Available records:
::::
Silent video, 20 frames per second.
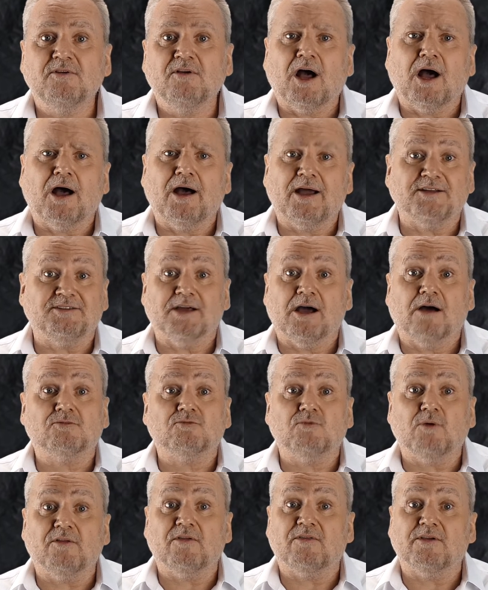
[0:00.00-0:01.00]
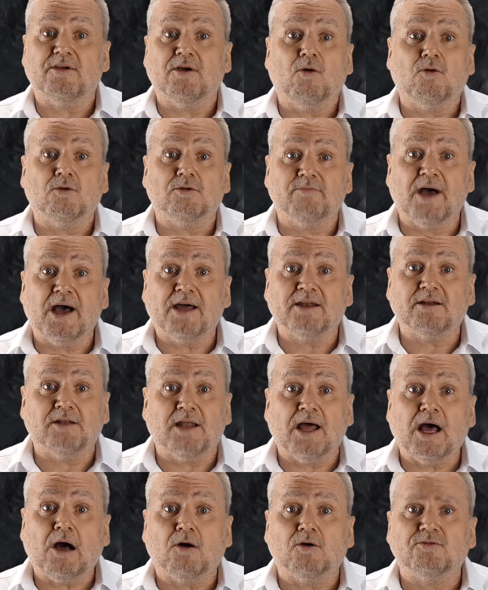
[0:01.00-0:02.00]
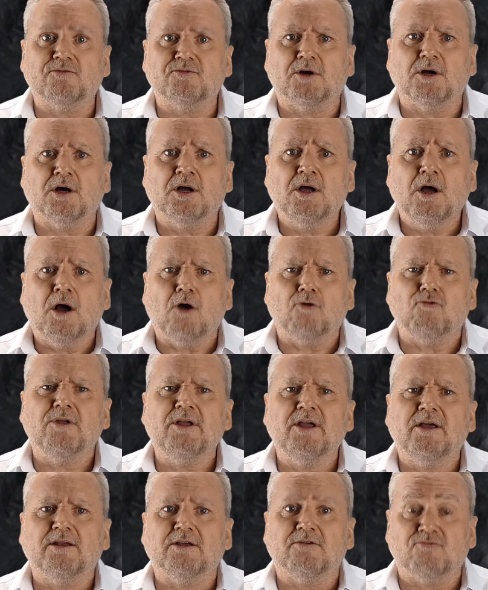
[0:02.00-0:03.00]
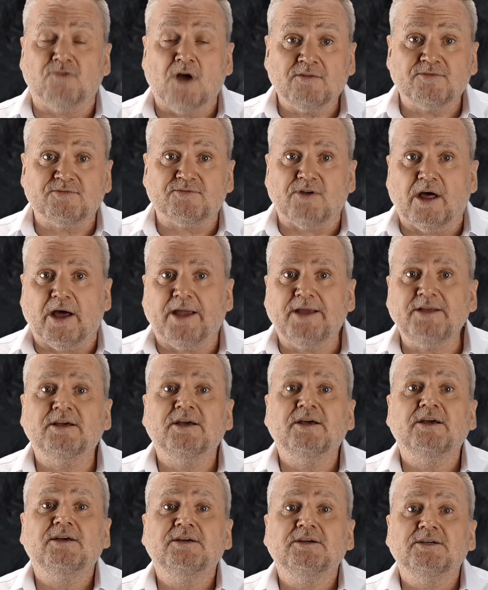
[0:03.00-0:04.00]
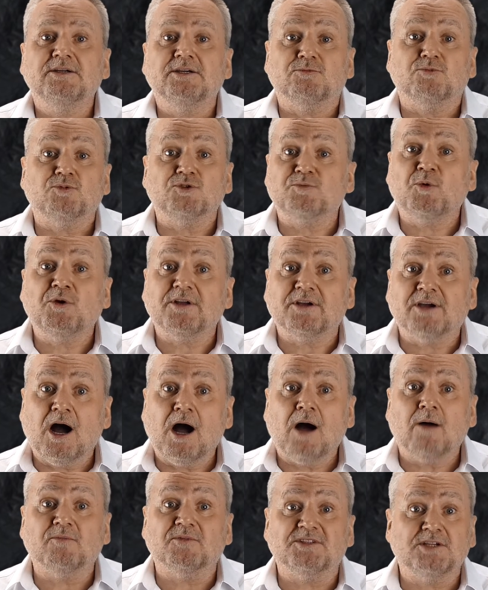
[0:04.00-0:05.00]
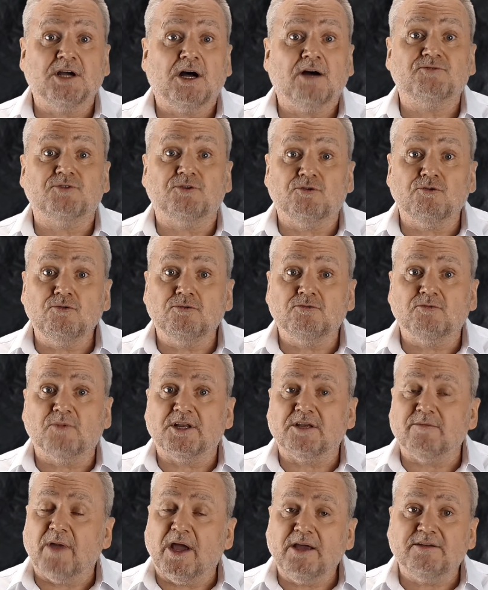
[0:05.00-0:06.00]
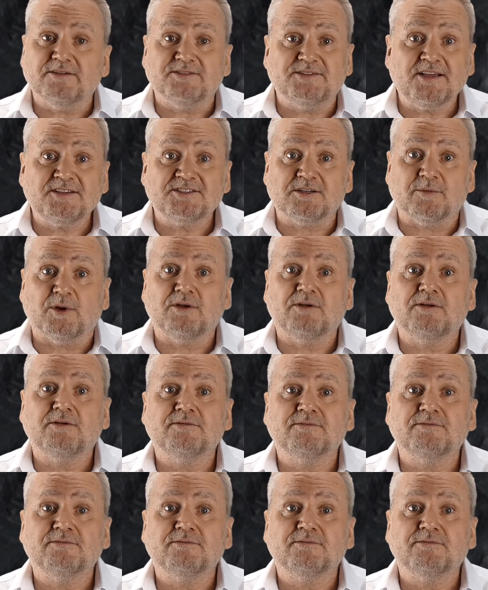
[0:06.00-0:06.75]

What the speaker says: "I doubt whether the old man allowed for a really rough night. It was pretty calm this afternoon when he made his estimate."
::::
Your goal: Please write out all of the data verbatim, with no pictures in the copy.

Response area:
Silent video, 20 frames per second.
[0:00.00-0:01.00]
[0:01.00-0:02.00]
[0:02.00-0:03.00]
[0:03.00-0:04.00]
[0:04.00-0:05.00]
[0:05.00-0:06.00]
[0:06.00-0:06.75]

What the speaker says: "I doubt whether the old man allowed for a really rough night. It was pretty calm this afternoon when he made his estimate."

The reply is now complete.